> [TASK TO COMPLETE]
The copy must run from the line containing "Silent video, 10 frames per second." through the final line of the records, both included, exactly as written. It should contain no pictures.

___ EXERCISE INPUT

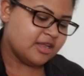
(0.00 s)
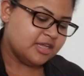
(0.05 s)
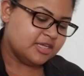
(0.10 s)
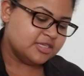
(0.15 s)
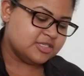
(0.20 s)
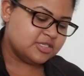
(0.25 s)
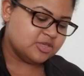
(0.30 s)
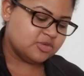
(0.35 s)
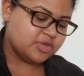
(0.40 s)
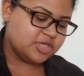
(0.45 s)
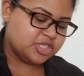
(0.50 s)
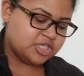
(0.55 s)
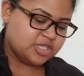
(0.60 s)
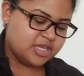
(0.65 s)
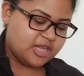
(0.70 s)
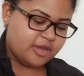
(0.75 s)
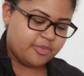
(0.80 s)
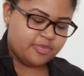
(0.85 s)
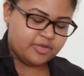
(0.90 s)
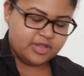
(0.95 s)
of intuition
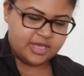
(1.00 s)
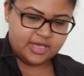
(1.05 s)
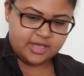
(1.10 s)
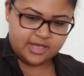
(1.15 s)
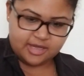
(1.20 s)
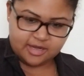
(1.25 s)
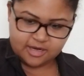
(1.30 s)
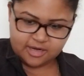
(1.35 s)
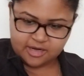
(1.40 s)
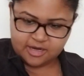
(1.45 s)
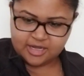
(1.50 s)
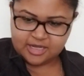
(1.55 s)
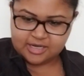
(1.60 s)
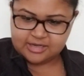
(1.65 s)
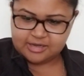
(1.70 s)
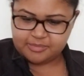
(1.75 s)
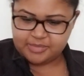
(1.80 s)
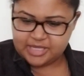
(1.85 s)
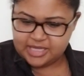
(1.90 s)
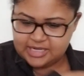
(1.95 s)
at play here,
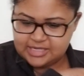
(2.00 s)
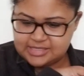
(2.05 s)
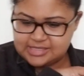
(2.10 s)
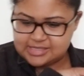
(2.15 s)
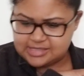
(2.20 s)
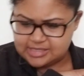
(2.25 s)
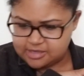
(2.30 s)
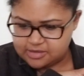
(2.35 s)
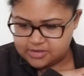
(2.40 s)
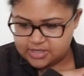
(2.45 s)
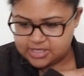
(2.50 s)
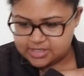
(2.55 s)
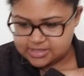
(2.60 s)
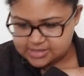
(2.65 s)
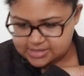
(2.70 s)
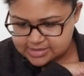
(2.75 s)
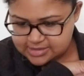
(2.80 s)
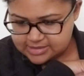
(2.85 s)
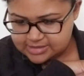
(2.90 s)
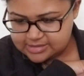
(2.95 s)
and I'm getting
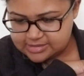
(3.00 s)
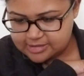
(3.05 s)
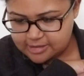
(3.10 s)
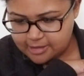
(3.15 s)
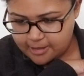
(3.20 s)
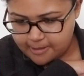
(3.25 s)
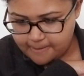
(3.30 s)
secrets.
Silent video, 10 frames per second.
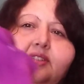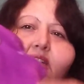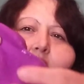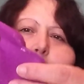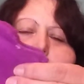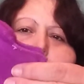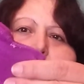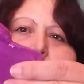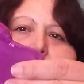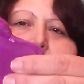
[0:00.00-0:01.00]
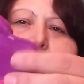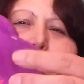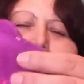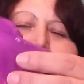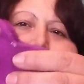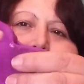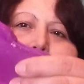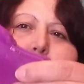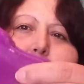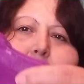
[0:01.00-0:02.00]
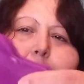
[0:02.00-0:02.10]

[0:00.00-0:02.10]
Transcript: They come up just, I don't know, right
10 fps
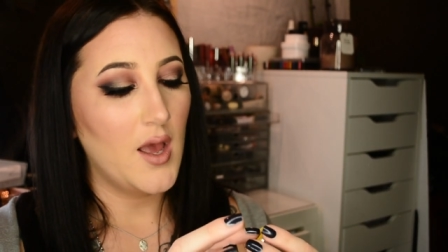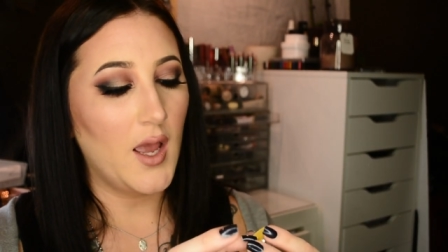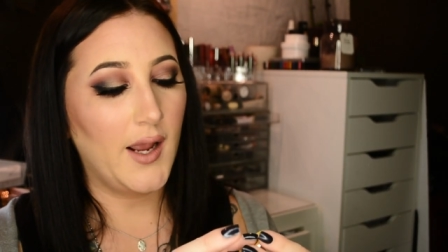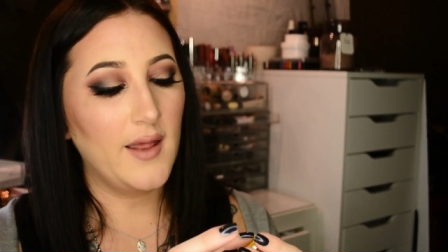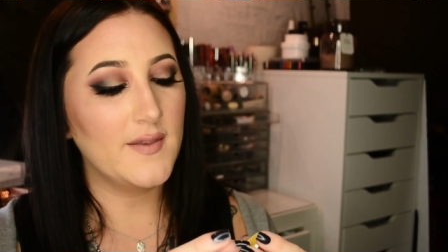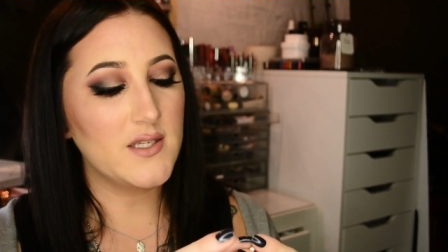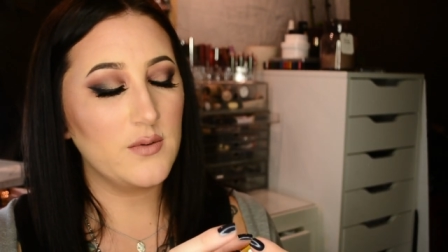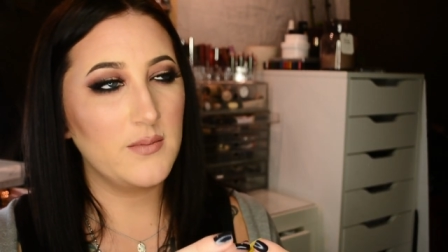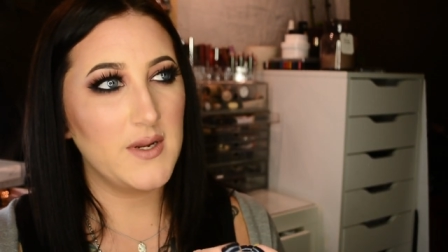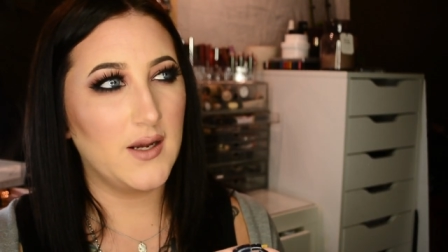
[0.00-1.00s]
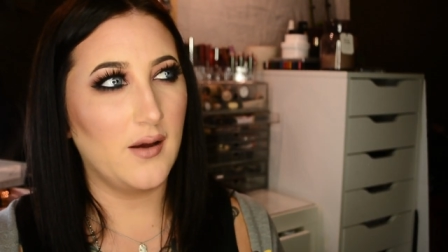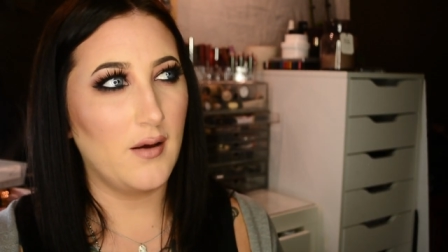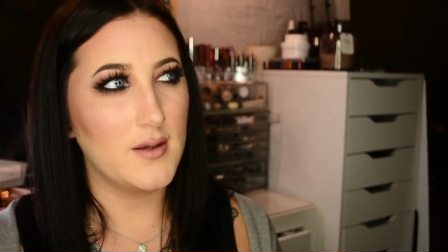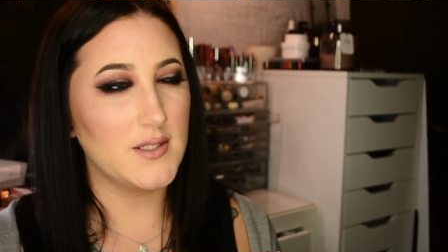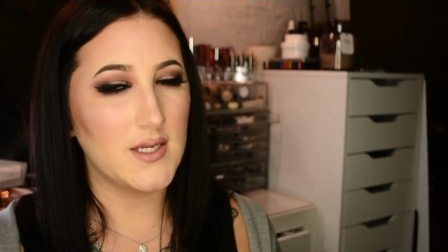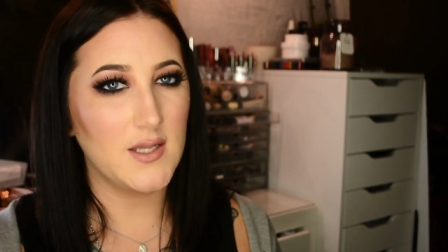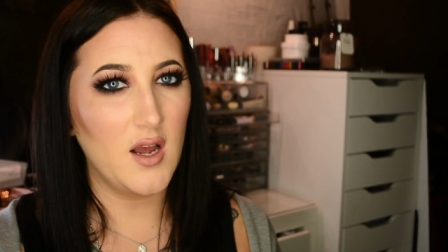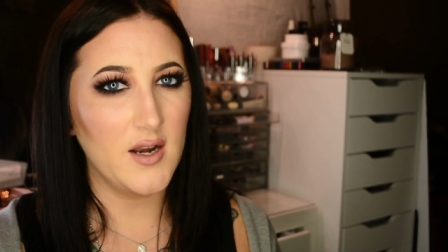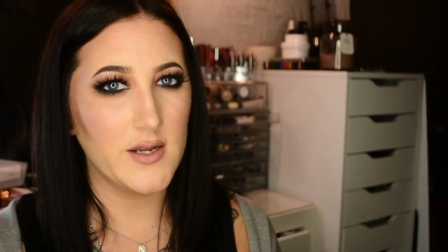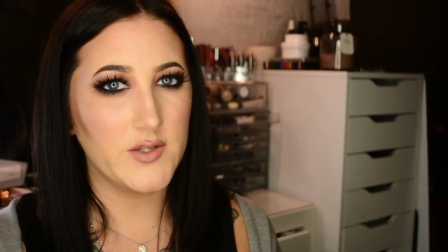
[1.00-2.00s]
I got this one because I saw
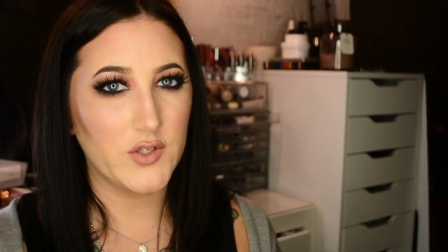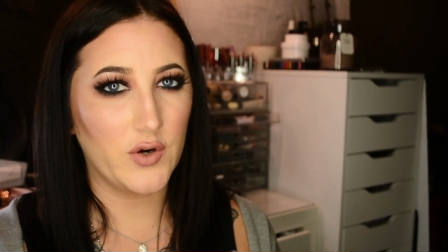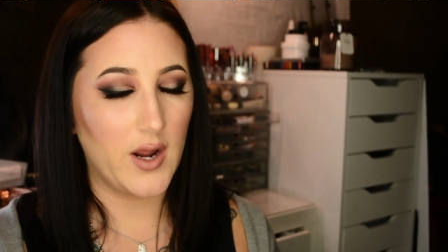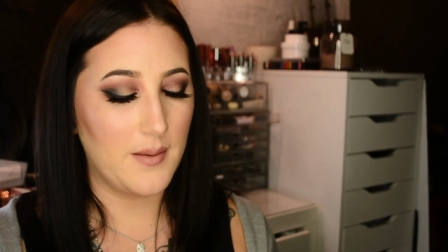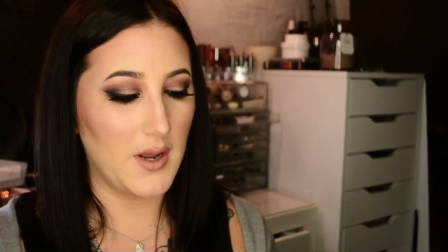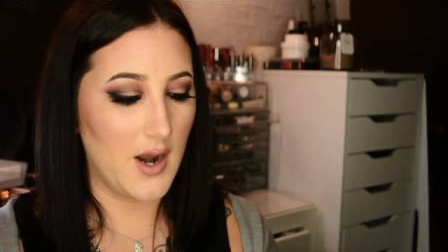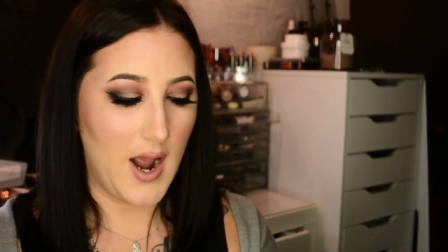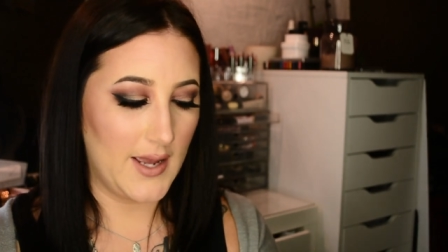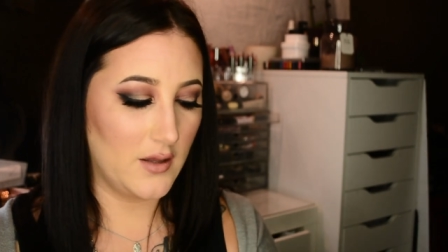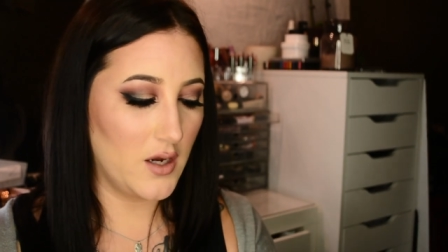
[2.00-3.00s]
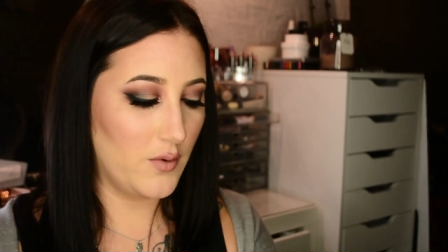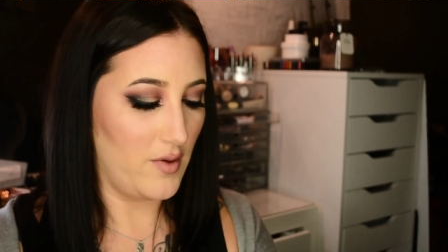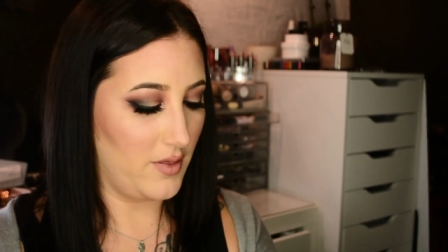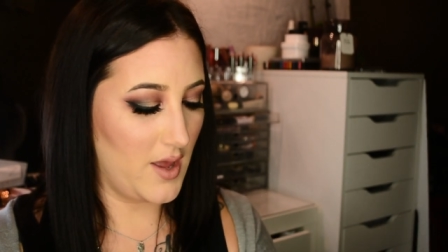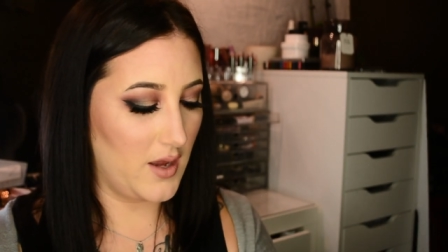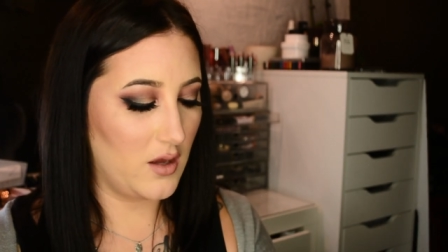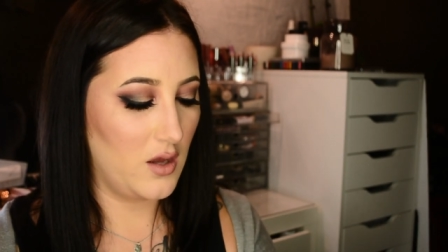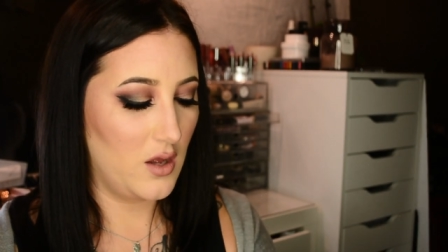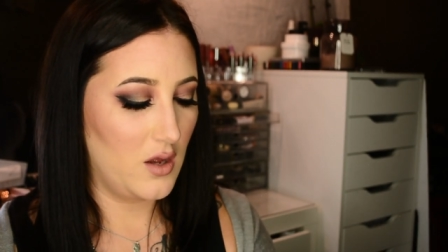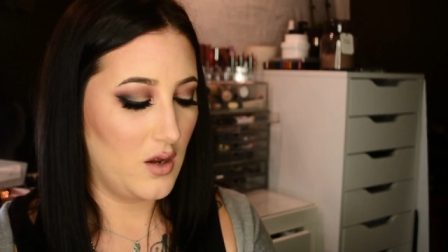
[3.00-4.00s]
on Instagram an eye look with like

______

> [ANSWER TO THE PROBLEM]
Silent video, 10 frames per second.
[0:00.00-0:01.00]
[0:01.00-0:02.00]
[0:02.00-0:02.10]

[0:00.00-0:02.10]
Transcript: They come up just, I don't know, right
10 fps
[0.00-1.00s]
[1.00-2.00s]
I got this one because I saw
[2.00-3.00s]
[3.00-4.00s]
on Instagram an eye look with like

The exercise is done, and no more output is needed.